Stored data
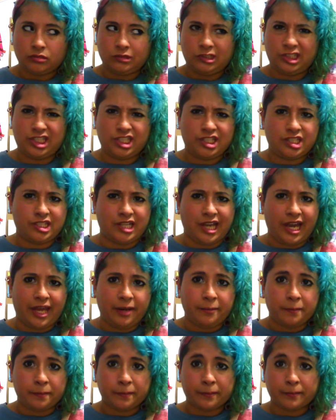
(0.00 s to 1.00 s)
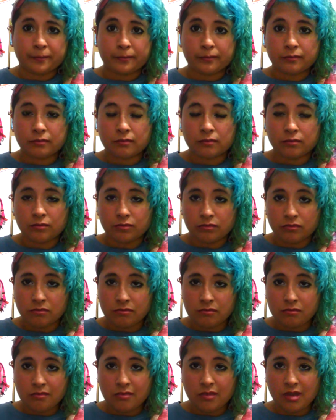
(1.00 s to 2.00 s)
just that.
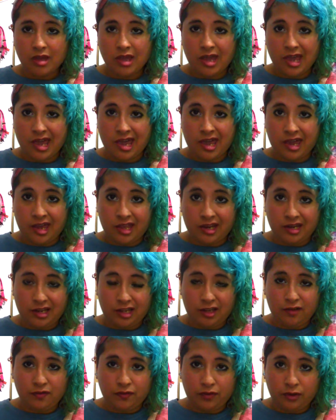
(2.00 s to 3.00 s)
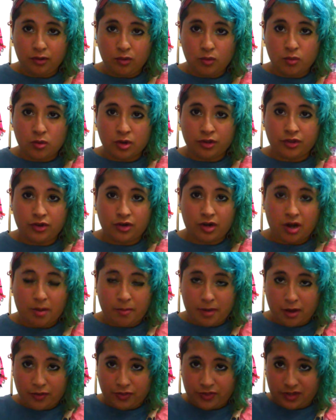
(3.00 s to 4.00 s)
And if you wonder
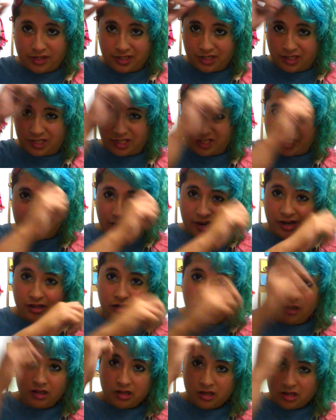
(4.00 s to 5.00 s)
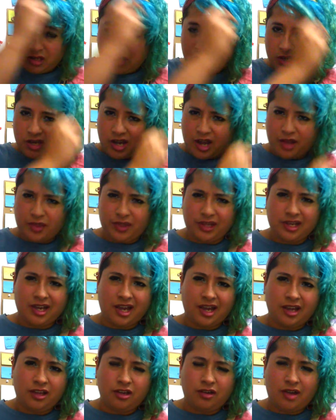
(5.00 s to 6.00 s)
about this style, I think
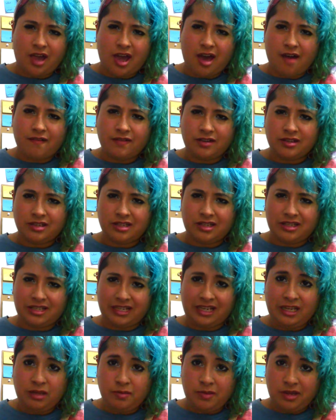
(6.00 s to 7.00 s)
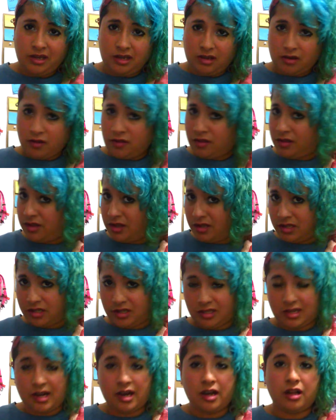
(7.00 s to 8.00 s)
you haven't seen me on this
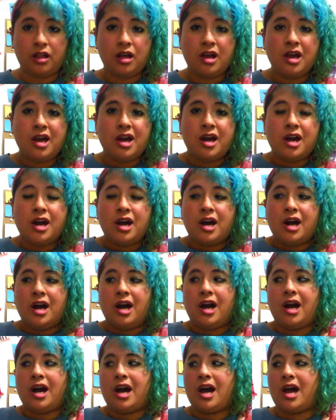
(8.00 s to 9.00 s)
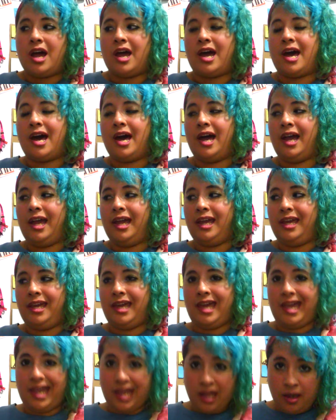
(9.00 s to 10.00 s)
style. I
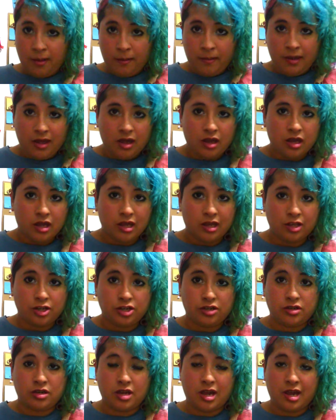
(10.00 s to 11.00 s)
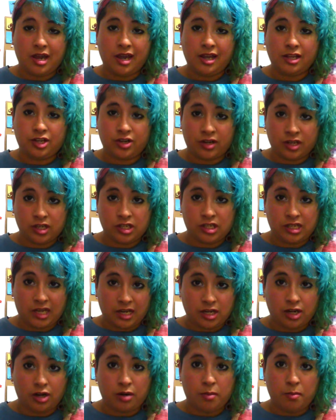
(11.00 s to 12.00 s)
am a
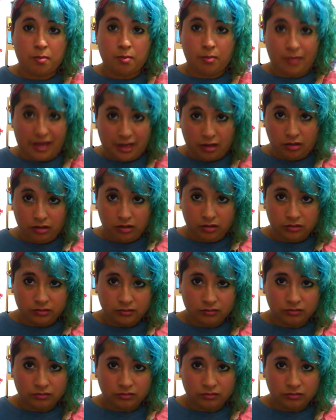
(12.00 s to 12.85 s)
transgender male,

GOAL OF THE EXERCISE:
Retype only the lines from the one with "(9.00 s to 10.00 s)" through the final line of the entries, please, and keep the pictures out.

WORKED SOLUTION:
(9.00 s to 10.00 s)
style. I
(10.00 s to 11.00 s)
(11.00 s to 12.00 s)
am a
(12.00 s to 12.85 s)
transgender male,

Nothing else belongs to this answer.